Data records
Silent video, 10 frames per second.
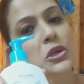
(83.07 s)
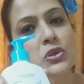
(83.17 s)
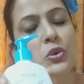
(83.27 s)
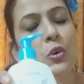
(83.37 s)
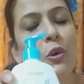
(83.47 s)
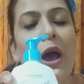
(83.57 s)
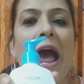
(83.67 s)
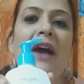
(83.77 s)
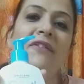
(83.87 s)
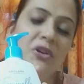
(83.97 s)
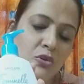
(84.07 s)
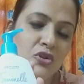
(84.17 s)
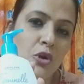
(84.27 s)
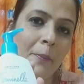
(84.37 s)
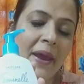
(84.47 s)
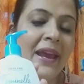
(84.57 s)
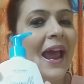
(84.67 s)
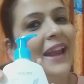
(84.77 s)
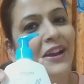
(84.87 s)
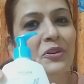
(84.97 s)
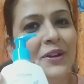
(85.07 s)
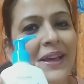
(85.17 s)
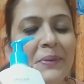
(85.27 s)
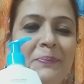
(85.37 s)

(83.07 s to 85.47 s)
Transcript: सो हैव अ गुड शॉपिंग एंड अ गुड डे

• **The task**
Copy out each record word for word and omit any pictures.

• **Task output**
Silent video, 10 frames per second.
(83.07 s)
(83.17 s)
(83.27 s)
(83.37 s)
(83.47 s)
(83.57 s)
(83.67 s)
(83.77 s)
(83.87 s)
(83.97 s)
(84.07 s)
(84.17 s)
(84.27 s)
(84.37 s)
(84.47 s)
(84.57 s)
(84.67 s)
(84.77 s)
(84.87 s)
(84.97 s)
(85.07 s)
(85.17 s)
(85.27 s)
(85.37 s)

(83.07 s to 85.47 s)
Transcript: सो हैव अ गुड शॉपिंग एंड अ गुड डे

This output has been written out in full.